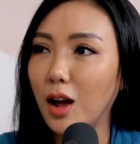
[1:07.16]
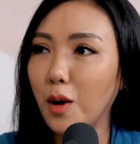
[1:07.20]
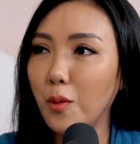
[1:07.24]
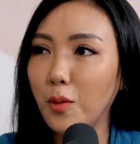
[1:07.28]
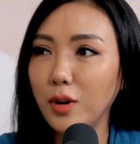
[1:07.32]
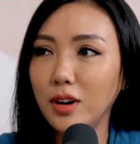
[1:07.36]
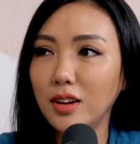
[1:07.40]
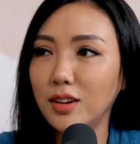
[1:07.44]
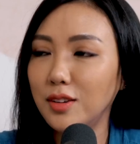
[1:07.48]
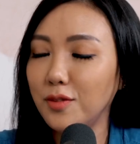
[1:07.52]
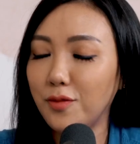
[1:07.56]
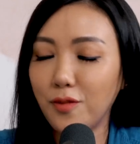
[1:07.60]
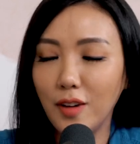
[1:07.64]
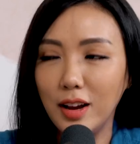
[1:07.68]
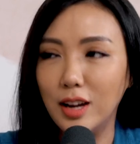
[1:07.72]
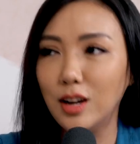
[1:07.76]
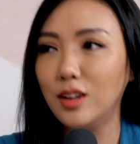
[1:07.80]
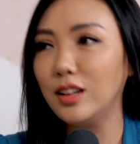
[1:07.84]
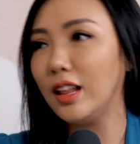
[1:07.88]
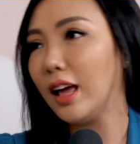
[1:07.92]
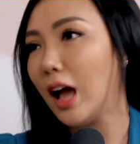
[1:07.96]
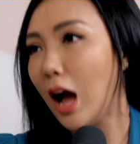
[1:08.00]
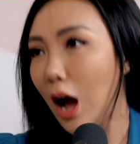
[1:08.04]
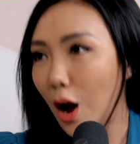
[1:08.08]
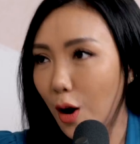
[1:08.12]
I want to find out,
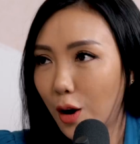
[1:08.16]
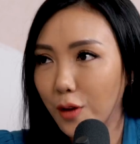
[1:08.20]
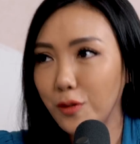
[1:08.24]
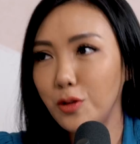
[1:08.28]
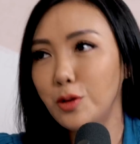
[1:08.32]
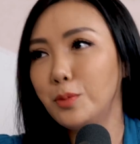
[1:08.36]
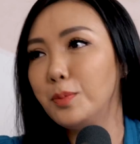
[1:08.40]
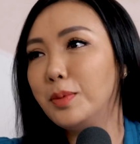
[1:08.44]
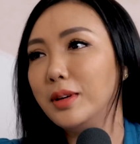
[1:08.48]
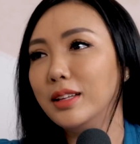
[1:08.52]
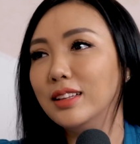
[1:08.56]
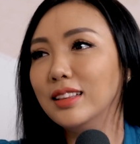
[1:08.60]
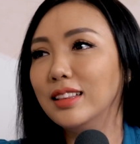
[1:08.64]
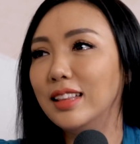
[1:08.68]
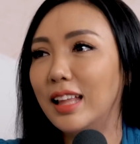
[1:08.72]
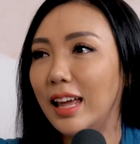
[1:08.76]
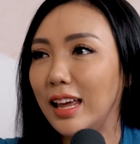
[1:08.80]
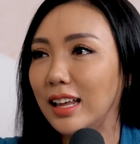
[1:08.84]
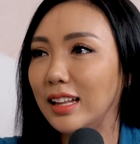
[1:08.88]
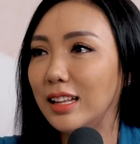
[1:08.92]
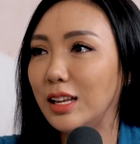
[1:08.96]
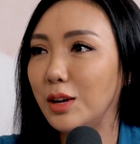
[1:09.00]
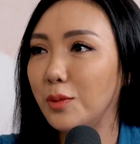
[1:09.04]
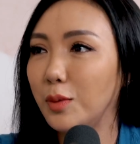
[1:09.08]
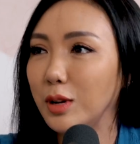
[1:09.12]
like, how have you been
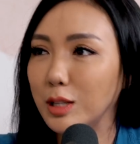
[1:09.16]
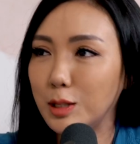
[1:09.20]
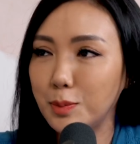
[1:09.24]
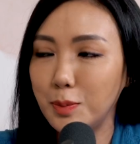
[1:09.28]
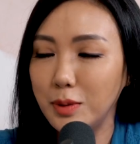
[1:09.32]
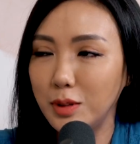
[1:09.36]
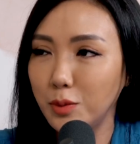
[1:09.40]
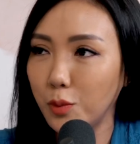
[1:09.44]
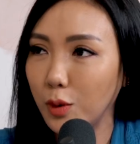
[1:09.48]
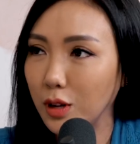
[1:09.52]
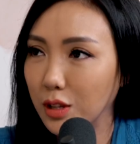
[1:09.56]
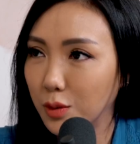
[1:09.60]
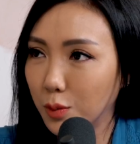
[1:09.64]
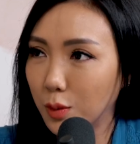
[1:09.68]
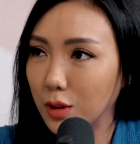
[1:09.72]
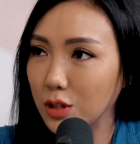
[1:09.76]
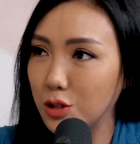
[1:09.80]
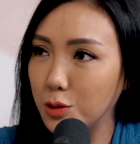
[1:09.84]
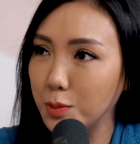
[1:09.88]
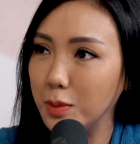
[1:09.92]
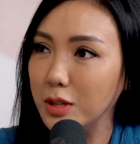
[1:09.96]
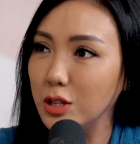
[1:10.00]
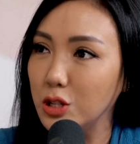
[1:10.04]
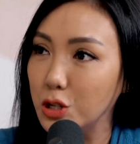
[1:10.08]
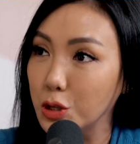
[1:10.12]
lately? What
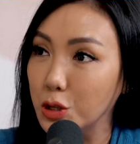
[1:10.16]
you've been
++++++++++
- [YOUR GOAL]
Would it be possible to print the records above verbatim, pictures omitted?

- [REPLY]
[1:07.16]
[1:07.20]
[1:07.24]
[1:07.28]
[1:07.32]
[1:07.36]
[1:07.40]
[1:07.44]
[1:07.48]
[1:07.52]
[1:07.56]
[1:07.60]
[1:07.64]
[1:07.68]
[1:07.72]
[1:07.76]
[1:07.80]
[1:07.84]
[1:07.88]
[1:07.92]
[1:07.96]
[1:08.00]
[1:08.04]
[1:08.08]
[1:08.12]
I want to find out,
[1:08.16]
[1:08.20]
[1:08.24]
[1:08.28]
[1:08.32]
[1:08.36]
[1:08.40]
[1:08.44]
[1:08.48]
[1:08.52]
[1:08.56]
[1:08.60]
[1:08.64]
[1:08.68]
[1:08.72]
[1:08.76]
[1:08.80]
[1:08.84]
[1:08.88]
[1:08.92]
[1:08.96]
[1:09.00]
[1:09.04]
[1:09.08]
[1:09.12]
like, how have you been
[1:09.16]
[1:09.20]
[1:09.24]
[1:09.28]
[1:09.32]
[1:09.36]
[1:09.40]
[1:09.44]
[1:09.48]
[1:09.52]
[1:09.56]
[1:09.60]
[1:09.64]
[1:09.68]
[1:09.72]
[1:09.76]
[1:09.80]
[1:09.84]
[1:09.88]
[1:09.92]
[1:09.96]
[1:10.00]
[1:10.04]
[1:10.08]
[1:10.12]
lately? What
[1:10.16]
you've been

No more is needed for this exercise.